Notes & Docs - 25.05.2010

Afif Chelbi: plaidoyer pour une accélération du partenariat avec l'Europe

J'aimerais rappeler tout d'abord quelques chiffres pour souligner que la Tunisie et l’Union Européenne ont beaucoup évolué depuis 30 ans et encore plus depuis 15 ans. Puis, je parlerais des perspectives à  l’horizon que vous avez fixé, l’horizon 2030.

Plusieurs chiffres clés montrent l’ampleur des changements intervenus en Tunisie, notamment depuis 1995  date à laquelle son Excellence Monsieur le Président de la République a fait le choix courageux de faire de la Tunisie le 1er Pays MEDA à signer un accord d'association avec l'UE (1995) et qui, en dépit des craintes initiales, a été un véritable partenariat gagnant-gagnant :

En effet depuis 1995, les échanges Industriels entre la Tunisie et l’UE ont été multipliés par plus de 5, passant de moins de 4 milliards à plus de 20 milliards d’euros.

Premier site d'implantation au sud de la Méditerranée

De ce fait, plus de 2200 entreprises européennes opèrent aujourd’hui en Tunisie, devenue le premier site d’implantation au Sud de la méditerranée. Le nombre d'entreprises en partenariat est passé de 50/an à près de 100/an (en moyenne chaque semaine deux entreprises européennes s’implantent en Tunisie et cela a continué pendant la crise).

Et il faut ici rendre hommage aux programmes d’appui de l’UE, notamment le PMI, qui à côté du programme de mise à niveau a fortement favorisé cette mutation.

Enfin, entre 1995 et 2009, la Tunisie a vu le nombre de ses étudiants multiplié par 10 passant de 40.000 à 400.000 soit 4% de la population (taux européen).
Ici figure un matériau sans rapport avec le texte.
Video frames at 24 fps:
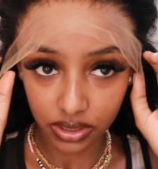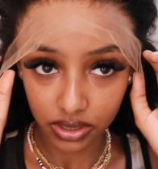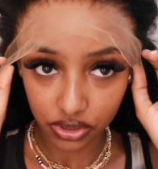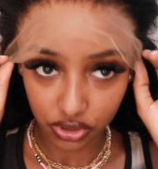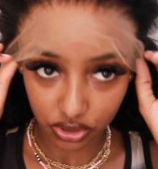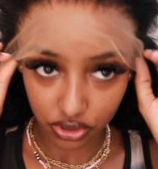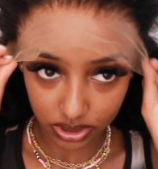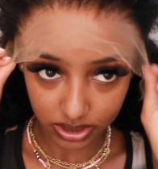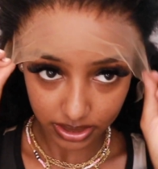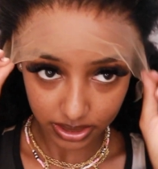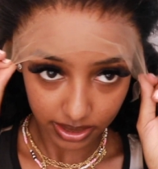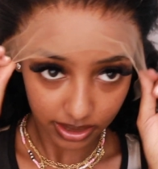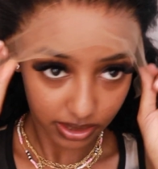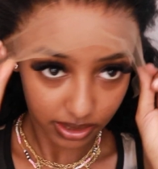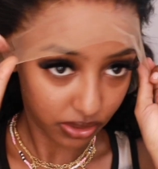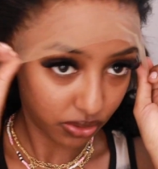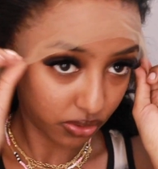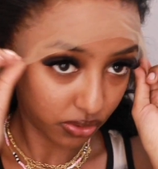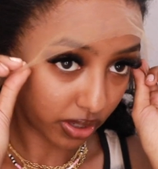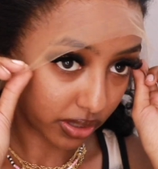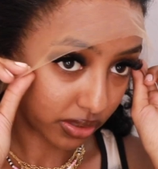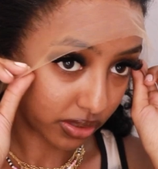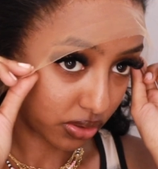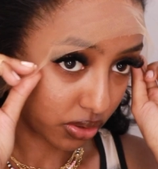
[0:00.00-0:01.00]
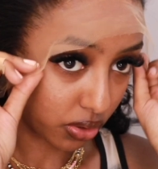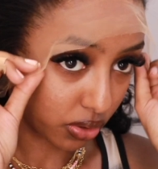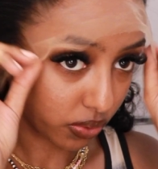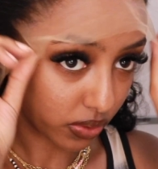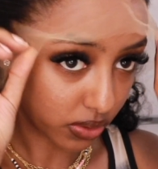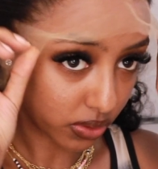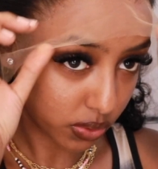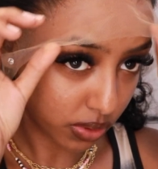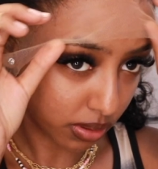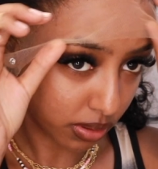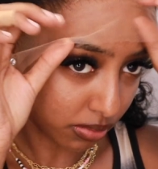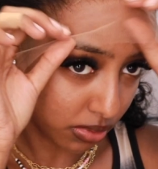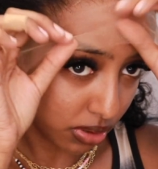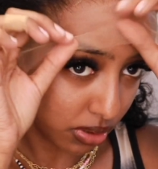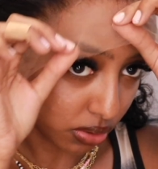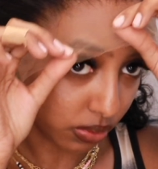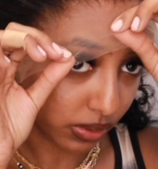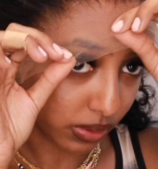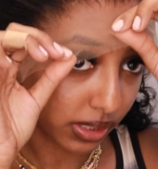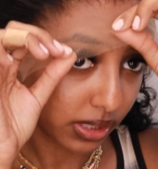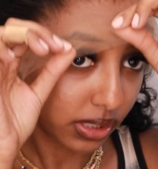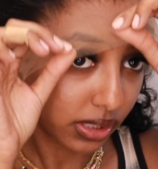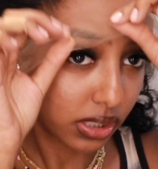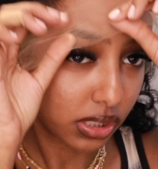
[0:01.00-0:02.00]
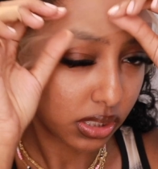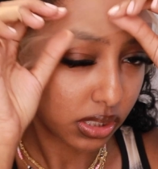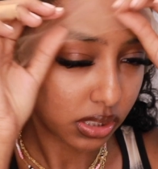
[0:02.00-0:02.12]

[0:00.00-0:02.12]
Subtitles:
Just letting you guys know that's what I'm doing.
Ce qui impose de nouveaux enjeux pour la Tunisie : créer plus d’emplois pour ses diplômés donc plus d’innovation et de développement technologique pour son économie et ses partenariats.

Mais il faut noter que depuis 15 ans l’UE a aussi profondément changé:

  • Dans sa configuration d’abord, son regard s’est plus tourné vers les pays de l’Est, même si depuis quelques années, et pour des raisons objectives, il y a eu un certain regain d’intérêt pour le Sud
  • Et surtout, l’irruption exponentielle de l’Asie et son impact sur les systèmes productif européens.

En effet, en 1990, les PIB de la Chine, de l’Inde de la Corée du Sud et de l’Indonésie  étaient inférieurs à celui de l’Italie.

En 2009, le PIB de la Chine à elle seule était supérieur à celui de l’Allemagne, et le PIB de chacun de ces trois autres pays asiatiques était supérieur à celui de la France.

De ce fait, l’année dernière, et pour la première fois, la part des pays émergents dans la production industrielle mondiale a dépassé 50%. L’Europe a connu depuis 30 ans une désindustrialisation massive, sa part passant de plus du tiers à moins de 15 % avec la perte de plus de 20 millions d’emplois industriels.

Le déclin industriel touche aussi les Etats Unis, je lisais un article à propos de la ville de Detroit intitulé « Du désert industriel à la friche agricole » et indiquant que cette ex capitale de l’automobile ne sait plus quoi faire de ses milliers d’hectares de zones et bâtiments industriels abandonnés et songe à les convertir en terres agricoles.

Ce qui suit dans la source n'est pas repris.